Segment Start: SUPPLIED MATERIAL

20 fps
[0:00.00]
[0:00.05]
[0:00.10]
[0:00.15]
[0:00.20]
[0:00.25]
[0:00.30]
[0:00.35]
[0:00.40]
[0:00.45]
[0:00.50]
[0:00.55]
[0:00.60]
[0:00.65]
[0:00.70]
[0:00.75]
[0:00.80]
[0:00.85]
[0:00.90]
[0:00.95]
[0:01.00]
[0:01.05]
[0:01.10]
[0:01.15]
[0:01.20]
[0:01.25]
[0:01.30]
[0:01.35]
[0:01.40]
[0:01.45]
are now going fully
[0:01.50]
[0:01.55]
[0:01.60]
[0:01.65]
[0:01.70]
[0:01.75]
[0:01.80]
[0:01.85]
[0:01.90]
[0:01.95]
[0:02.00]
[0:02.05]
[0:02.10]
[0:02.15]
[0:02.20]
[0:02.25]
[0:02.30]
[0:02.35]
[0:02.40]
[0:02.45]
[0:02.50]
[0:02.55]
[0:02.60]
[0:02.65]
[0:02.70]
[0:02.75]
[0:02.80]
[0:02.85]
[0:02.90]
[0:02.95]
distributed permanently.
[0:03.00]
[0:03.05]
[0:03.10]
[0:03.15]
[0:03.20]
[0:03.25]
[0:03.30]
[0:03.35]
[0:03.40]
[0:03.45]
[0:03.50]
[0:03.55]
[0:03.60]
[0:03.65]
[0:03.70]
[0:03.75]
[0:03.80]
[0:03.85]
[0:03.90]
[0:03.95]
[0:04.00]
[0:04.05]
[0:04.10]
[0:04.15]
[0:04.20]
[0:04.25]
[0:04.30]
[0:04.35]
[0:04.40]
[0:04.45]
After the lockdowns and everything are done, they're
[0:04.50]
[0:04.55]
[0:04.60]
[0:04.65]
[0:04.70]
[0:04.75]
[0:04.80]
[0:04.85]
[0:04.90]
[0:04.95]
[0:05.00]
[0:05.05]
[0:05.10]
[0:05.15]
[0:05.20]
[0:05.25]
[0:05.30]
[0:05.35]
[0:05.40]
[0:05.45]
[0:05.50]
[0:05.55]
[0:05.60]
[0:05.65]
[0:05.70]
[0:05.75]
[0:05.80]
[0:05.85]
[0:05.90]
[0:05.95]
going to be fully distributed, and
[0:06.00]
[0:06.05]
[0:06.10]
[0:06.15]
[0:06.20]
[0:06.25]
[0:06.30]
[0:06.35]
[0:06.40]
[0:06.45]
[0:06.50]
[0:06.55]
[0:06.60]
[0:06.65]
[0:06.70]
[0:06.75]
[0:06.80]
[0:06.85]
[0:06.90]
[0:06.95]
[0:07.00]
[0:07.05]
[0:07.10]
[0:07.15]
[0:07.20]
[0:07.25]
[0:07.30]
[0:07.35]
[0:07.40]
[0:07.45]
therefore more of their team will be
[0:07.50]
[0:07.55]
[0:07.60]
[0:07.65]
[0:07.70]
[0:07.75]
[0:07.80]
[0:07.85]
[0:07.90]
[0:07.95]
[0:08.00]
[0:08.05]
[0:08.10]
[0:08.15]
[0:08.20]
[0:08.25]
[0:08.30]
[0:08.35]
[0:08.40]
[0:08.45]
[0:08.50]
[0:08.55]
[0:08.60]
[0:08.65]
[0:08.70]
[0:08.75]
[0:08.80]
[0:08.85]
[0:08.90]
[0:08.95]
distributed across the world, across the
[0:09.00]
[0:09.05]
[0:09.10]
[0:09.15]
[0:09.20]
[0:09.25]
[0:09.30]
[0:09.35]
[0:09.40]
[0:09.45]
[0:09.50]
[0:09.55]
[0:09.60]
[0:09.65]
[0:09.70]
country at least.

Segment End: SUPPLIED MATERIAL

YOUR TASK =>
From the first line to the last, retype the records exactly.

RESPONSE =>
20 fps
[0:00.00]
[0:00.05]
[0:00.10]
[0:00.15]
[0:00.20]
[0:00.25]
[0:00.30]
[0:00.35]
[0:00.40]
[0:00.45]
[0:00.50]
[0:00.55]
[0:00.60]
[0:00.65]
[0:00.70]
[0:00.75]
[0:00.80]
[0:00.85]
[0:00.90]
[0:00.95]
[0:01.00]
[0:01.05]
[0:01.10]
[0:01.15]
[0:01.20]
[0:01.25]
[0:01.30]
[0:01.35]
[0:01.40]
[0:01.45]
are now going fully
[0:01.50]
[0:01.55]
[0:01.60]
[0:01.65]
[0:01.70]
[0:01.75]
[0:01.80]
[0:01.85]
[0:01.90]
[0:01.95]
[0:02.00]
[0:02.05]
[0:02.10]
[0:02.15]
[0:02.20]
[0:02.25]
[0:02.30]
[0:02.35]
[0:02.40]
[0:02.45]
[0:02.50]
[0:02.55]
[0:02.60]
[0:02.65]
[0:02.70]
[0:02.75]
[0:02.80]
[0:02.85]
[0:02.90]
[0:02.95]
distributed permanently.
[0:03.00]
[0:03.05]
[0:03.10]
[0:03.15]
[0:03.20]
[0:03.25]
[0:03.30]
[0:03.35]
[0:03.40]
[0:03.45]
[0:03.50]
[0:03.55]
[0:03.60]
[0:03.65]
[0:03.70]
[0:03.75]
[0:03.80]
[0:03.85]
[0:03.90]
[0:03.95]
[0:04.00]
[0:04.05]
[0:04.10]
[0:04.15]
[0:04.20]
[0:04.25]
[0:04.30]
[0:04.35]
[0:04.40]
[0:04.45]
After the lockdowns and everything are done, they're
[0:04.50]
[0:04.55]
[0:04.60]
[0:04.65]
[0:04.70]
[0:04.75]
[0:04.80]
[0:04.85]
[0:04.90]
[0:04.95]
[0:05.00]
[0:05.05]
[0:05.10]
[0:05.15]
[0:05.20]
[0:05.25]
[0:05.30]
[0:05.35]
[0:05.40]
[0:05.45]
[0:05.50]
[0:05.55]
[0:05.60]
[0:05.65]
[0:05.70]
[0:05.75]
[0:05.80]
[0:05.85]
[0:05.90]
[0:05.95]
going to be fully distributed, and
[0:06.00]
[0:06.05]
[0:06.10]
[0:06.15]
[0:06.20]
[0:06.25]
[0:06.30]
[0:06.35]
[0:06.40]
[0:06.45]
[0:06.50]
[0:06.55]
[0:06.60]
[0:06.65]
[0:06.70]
[0:06.75]
[0:06.80]
[0:06.85]
[0:06.90]
[0:06.95]
[0:07.00]
[0:07.05]
[0:07.10]
[0:07.15]
[0:07.20]
[0:07.25]
[0:07.30]
[0:07.35]
[0:07.40]
[0:07.45]
therefore more of their team will be
[0:07.50]
[0:07.55]
[0:07.60]
[0:07.65]
[0:07.70]
[0:07.75]
[0:07.80]
[0:07.85]
[0:07.90]
[0:07.95]
[0:08.00]
[0:08.05]
[0:08.10]
[0:08.15]
[0:08.20]
[0:08.25]
[0:08.30]
[0:08.35]
[0:08.40]
[0:08.45]
[0:08.50]
[0:08.55]
[0:08.60]
[0:08.65]
[0:08.70]
[0:08.75]
[0:08.80]
[0:08.85]
[0:08.90]
[0:08.95]
distributed across the world, across the
[0:09.00]
[0:09.05]
[0:09.10]
[0:09.15]
[0:09.20]
[0:09.25]
[0:09.30]
[0:09.35]
[0:09.40]
[0:09.45]
[0:09.50]
[0:09.55]
[0:09.60]
[0:09.65]
[0:09.70]
country at least.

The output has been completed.